Fatal Exception's Neil McAllister discusses
10 ways locked-down app store delivery models limit choice for developers -- and ultimately hurts users. The model, best known in the form of
Apple's notoriously finicky iPhone App Store, has established an entirely new relationship between software vendors and consumers, one some are calling 'curated computing,' a mode in which choice is constrained to deliver more relevant, less complex experiences. This model, deemed essential to the success of tablets, provides questionable value to developers, undermining their interests in a variety of ways. From disproportionate profit cuts, to curator veto powers, to poor security, fragmentation, and
hostility to free software, developers must sacrifice a lot to 'curated computing' to get their wares into the hands of end-users.
Member since:
2006-06-21
You're mixing up all sorts of things here.

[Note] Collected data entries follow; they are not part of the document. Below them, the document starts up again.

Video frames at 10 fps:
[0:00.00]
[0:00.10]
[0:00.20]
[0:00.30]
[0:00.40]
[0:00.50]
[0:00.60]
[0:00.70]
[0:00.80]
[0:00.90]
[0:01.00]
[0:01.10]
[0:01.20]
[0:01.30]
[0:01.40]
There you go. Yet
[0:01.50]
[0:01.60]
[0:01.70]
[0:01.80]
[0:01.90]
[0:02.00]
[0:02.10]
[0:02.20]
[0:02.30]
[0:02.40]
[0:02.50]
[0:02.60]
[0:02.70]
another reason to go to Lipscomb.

Devices that "just work" (be they cars or iPhones) cannot do so without tech support. The fact they don't require the user to open up the hood doesn't make them magical. It just means somebody else is getting their hands dirty when they need to.

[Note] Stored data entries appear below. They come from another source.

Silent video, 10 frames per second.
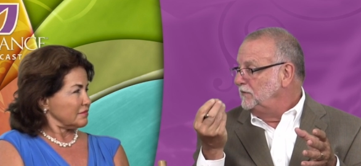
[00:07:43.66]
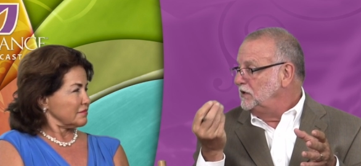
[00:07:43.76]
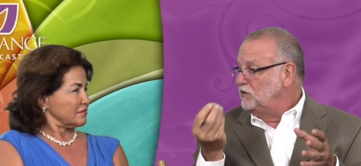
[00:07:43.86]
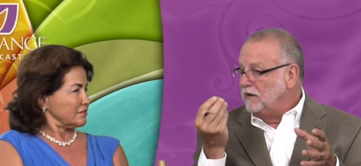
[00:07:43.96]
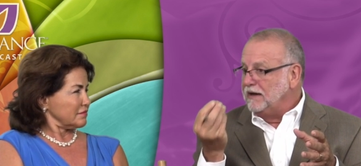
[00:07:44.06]

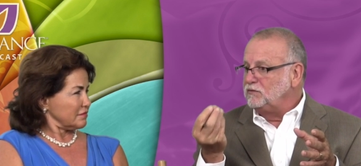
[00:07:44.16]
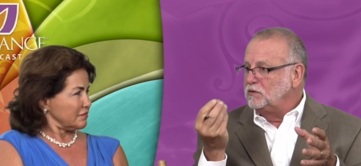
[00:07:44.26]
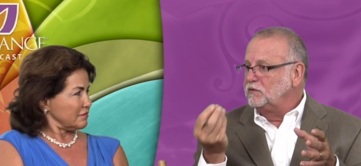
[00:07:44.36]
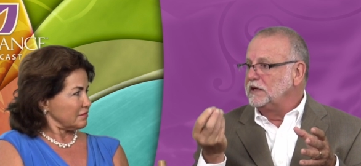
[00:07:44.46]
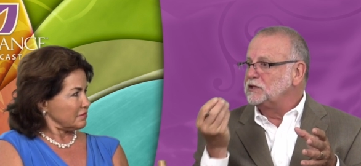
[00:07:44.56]
Speaker 1: then you have
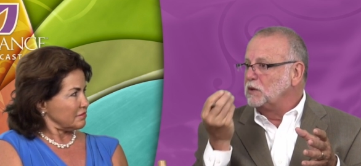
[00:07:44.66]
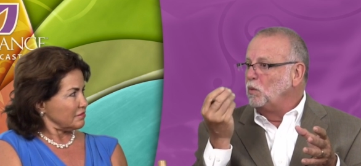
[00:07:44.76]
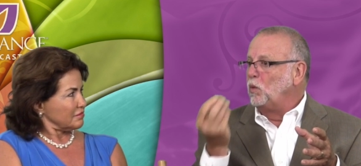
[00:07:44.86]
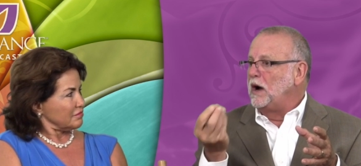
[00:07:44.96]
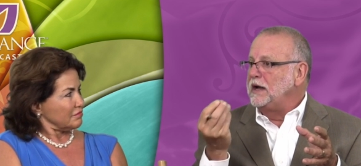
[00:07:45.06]
to address
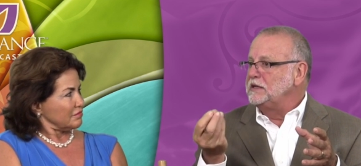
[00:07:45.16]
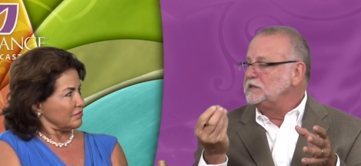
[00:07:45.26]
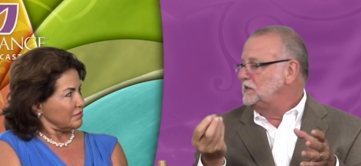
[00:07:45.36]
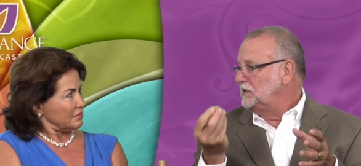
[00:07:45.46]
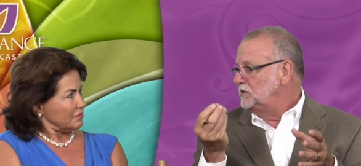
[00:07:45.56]
why
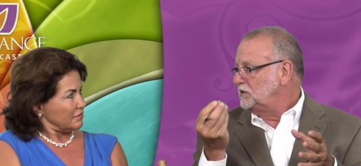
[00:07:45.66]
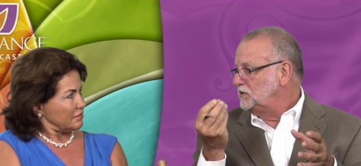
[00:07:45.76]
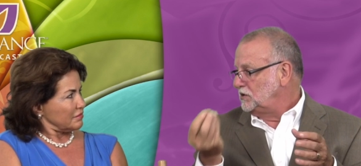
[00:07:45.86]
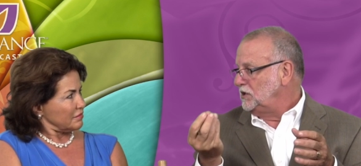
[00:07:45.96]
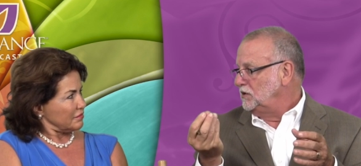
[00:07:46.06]
is this
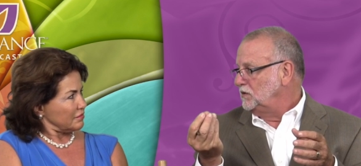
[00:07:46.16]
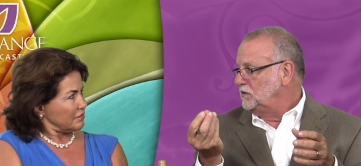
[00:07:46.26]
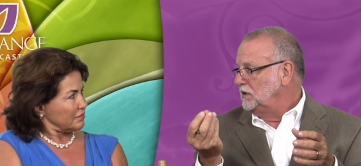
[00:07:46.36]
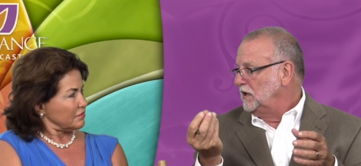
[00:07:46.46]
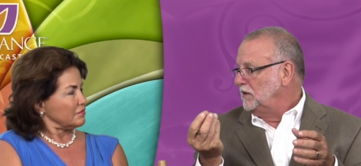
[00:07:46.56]

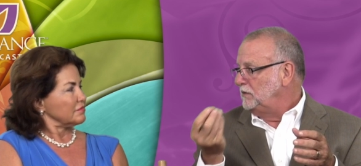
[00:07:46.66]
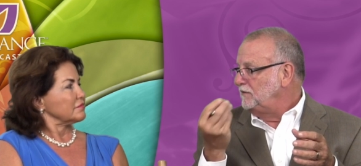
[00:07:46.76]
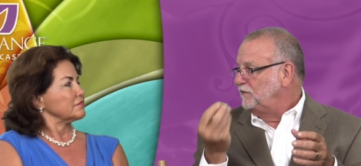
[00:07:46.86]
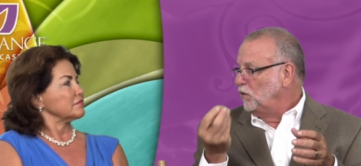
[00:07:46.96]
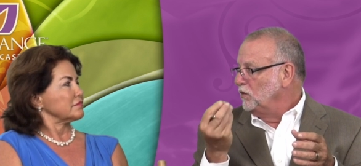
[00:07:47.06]
skewed
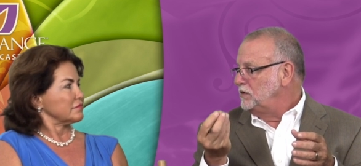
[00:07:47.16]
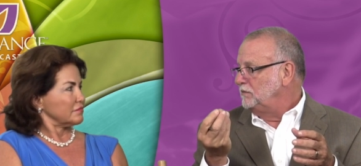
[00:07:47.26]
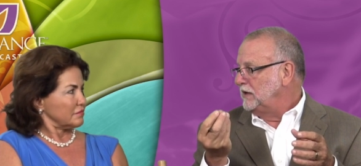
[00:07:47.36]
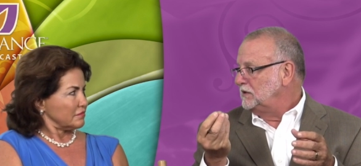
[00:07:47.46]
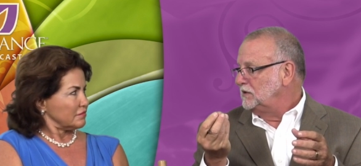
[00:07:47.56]
before you
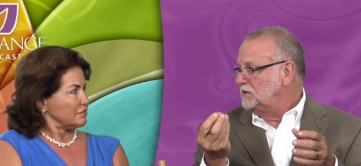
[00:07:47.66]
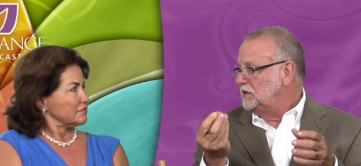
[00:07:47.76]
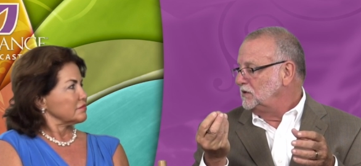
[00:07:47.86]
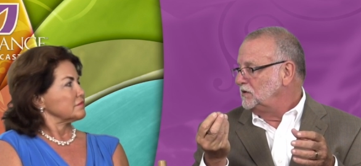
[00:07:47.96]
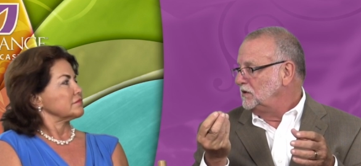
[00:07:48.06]
make the
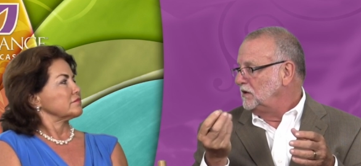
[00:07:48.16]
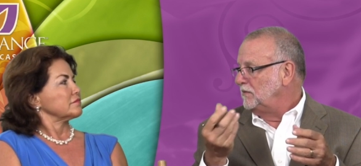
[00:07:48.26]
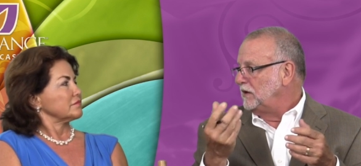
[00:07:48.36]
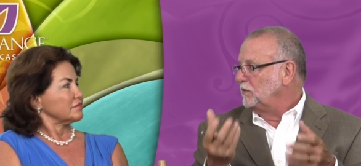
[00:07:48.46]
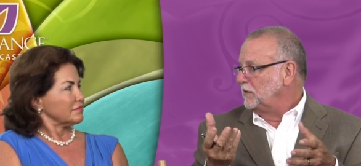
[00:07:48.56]
decision
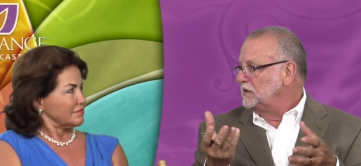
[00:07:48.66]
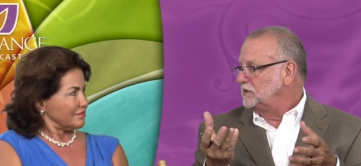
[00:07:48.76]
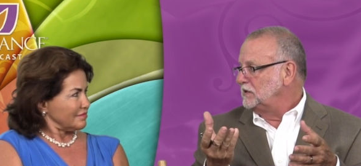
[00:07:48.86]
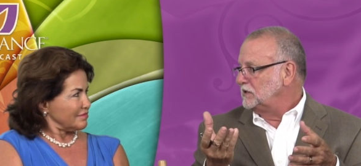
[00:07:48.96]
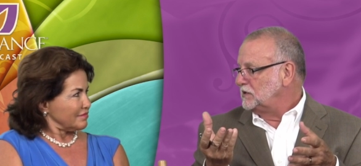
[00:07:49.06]
about
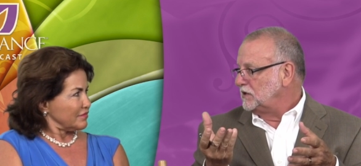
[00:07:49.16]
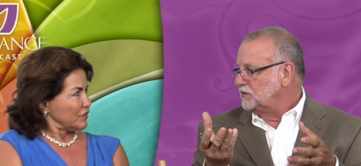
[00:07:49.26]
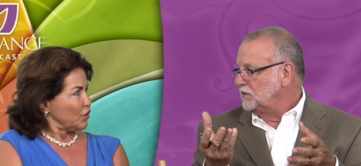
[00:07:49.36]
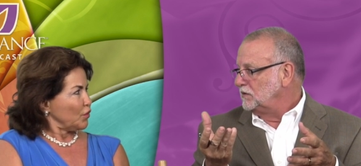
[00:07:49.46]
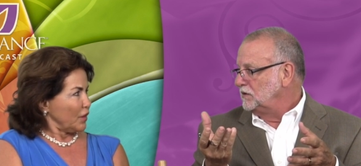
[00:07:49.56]
replacing
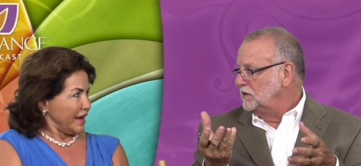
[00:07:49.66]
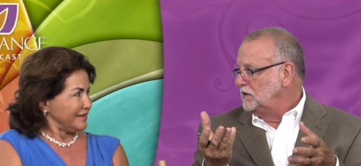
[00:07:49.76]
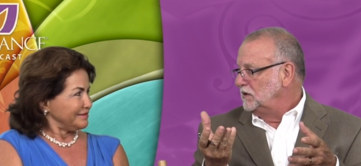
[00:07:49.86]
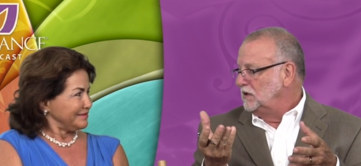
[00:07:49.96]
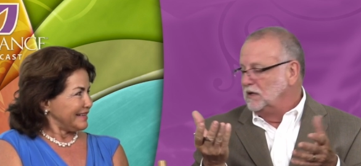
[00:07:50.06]
testosterone.
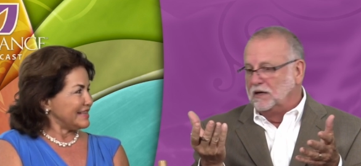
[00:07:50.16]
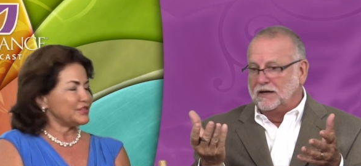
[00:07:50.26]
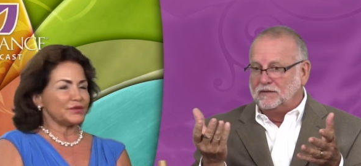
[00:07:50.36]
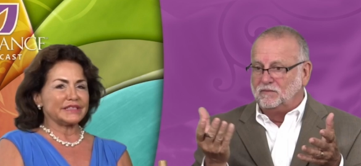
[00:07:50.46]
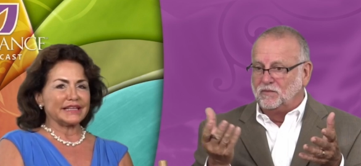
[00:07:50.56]
Speaker 2: Right. And
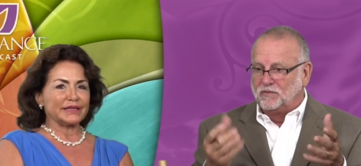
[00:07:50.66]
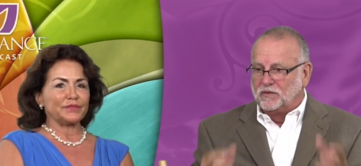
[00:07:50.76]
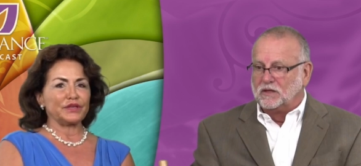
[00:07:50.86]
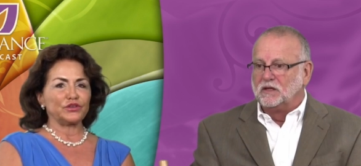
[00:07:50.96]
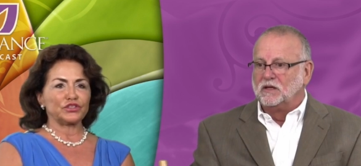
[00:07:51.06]
so and, it's not
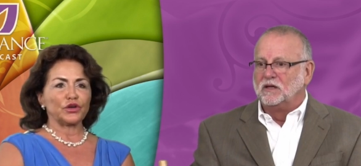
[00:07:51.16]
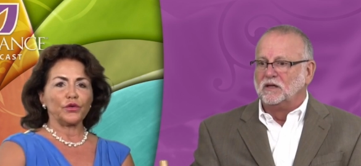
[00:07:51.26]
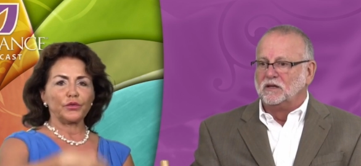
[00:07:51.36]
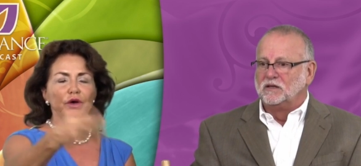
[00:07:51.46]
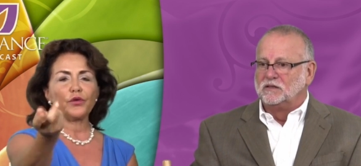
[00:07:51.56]
something you just go,
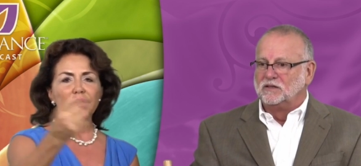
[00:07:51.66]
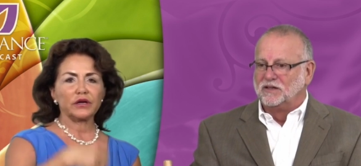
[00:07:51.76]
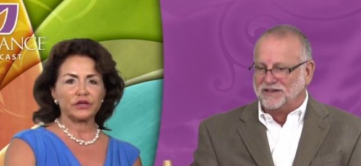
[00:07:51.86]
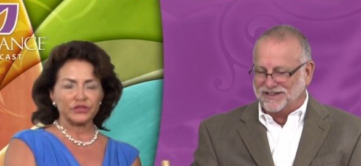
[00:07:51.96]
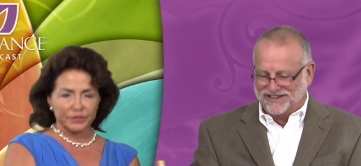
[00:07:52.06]
oh, oh
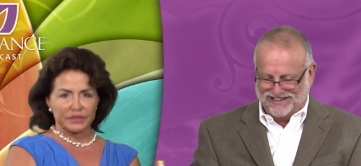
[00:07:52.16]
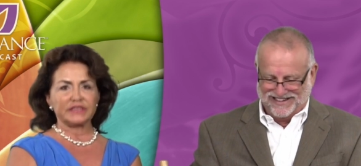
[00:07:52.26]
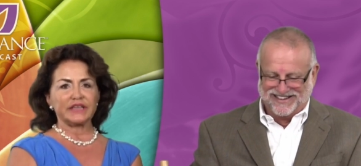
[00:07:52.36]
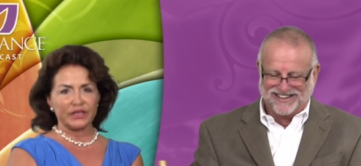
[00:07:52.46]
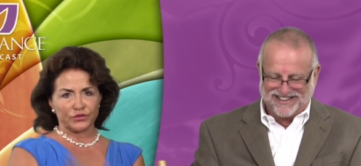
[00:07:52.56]
here, here's some
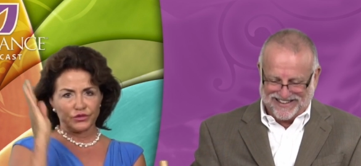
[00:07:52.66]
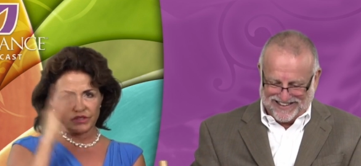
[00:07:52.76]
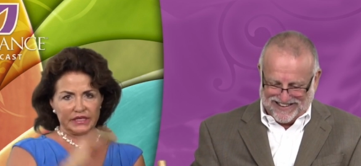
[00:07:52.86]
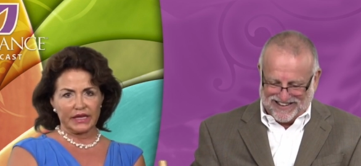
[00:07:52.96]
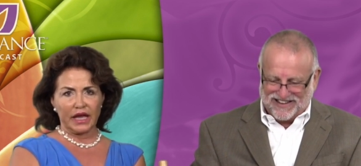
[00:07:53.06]

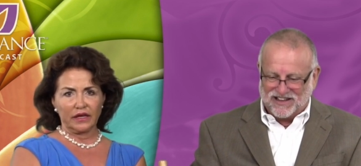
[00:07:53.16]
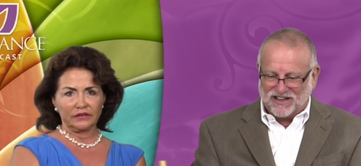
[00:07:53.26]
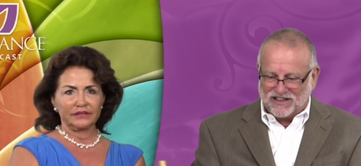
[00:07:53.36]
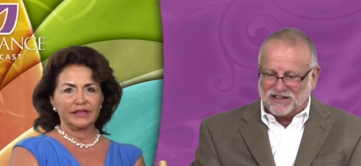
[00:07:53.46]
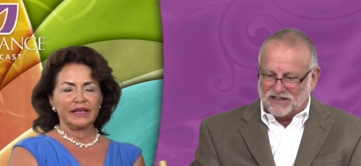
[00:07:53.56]
testosterone. See ya.
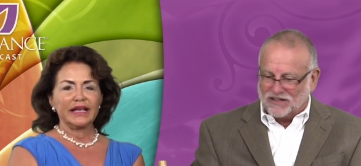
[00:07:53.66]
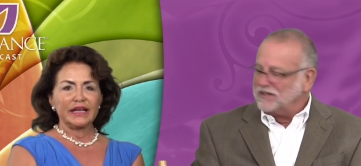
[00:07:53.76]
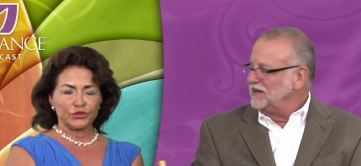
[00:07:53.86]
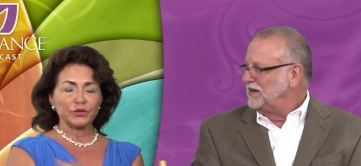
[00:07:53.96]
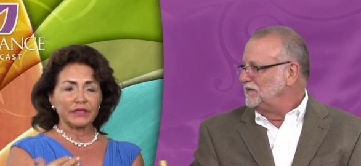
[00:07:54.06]

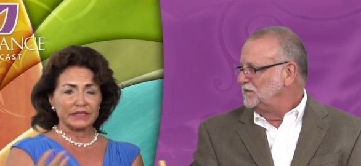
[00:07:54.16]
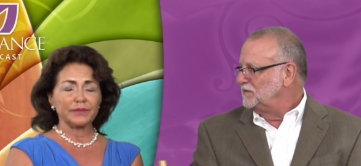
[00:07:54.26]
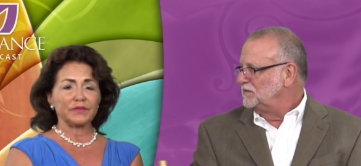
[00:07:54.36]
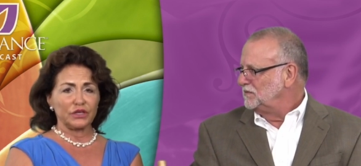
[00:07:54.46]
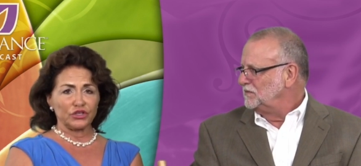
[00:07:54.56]
It's yeah. really
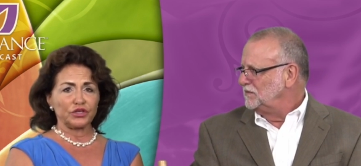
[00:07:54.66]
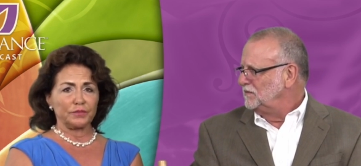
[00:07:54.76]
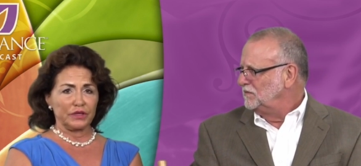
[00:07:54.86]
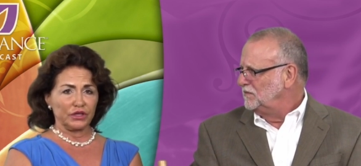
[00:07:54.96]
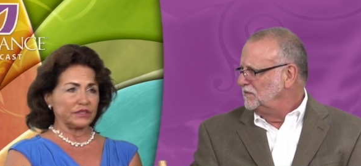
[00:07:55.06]
something you
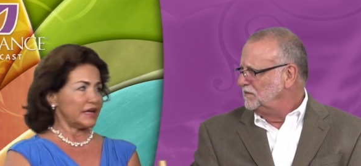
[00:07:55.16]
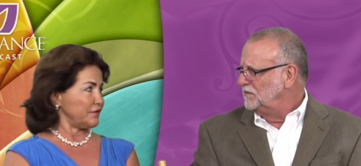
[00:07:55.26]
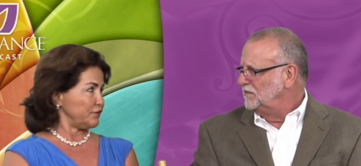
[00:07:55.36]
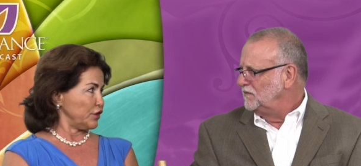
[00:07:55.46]
should be looked at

That middle man (tech support and retail personnel) will not go anywhere. At most it will be replaced by Apple stores and Apple people, or authorized resellers.
If you meant that they are so easy to use that geeks won't be required to render help to friends and family even for the most mundane tasks -- that's great. We, geeks, absolutely hate that. We welcome this.
And now, once that your confusion about "geekdom" is out of the way, we can get to the core of the matter. Geeks are also consummers. They are super-users and as such they want devices that they can tweak, dissasemble, hack and so on. This kind of dumbed-down, hands-off approach that Apple proposes is not for them. That's why they don't like Apple's devices and never have.
And if you come to think that developers are usually geeks -- you can see why there's limited appeal to the way Apple is doing things.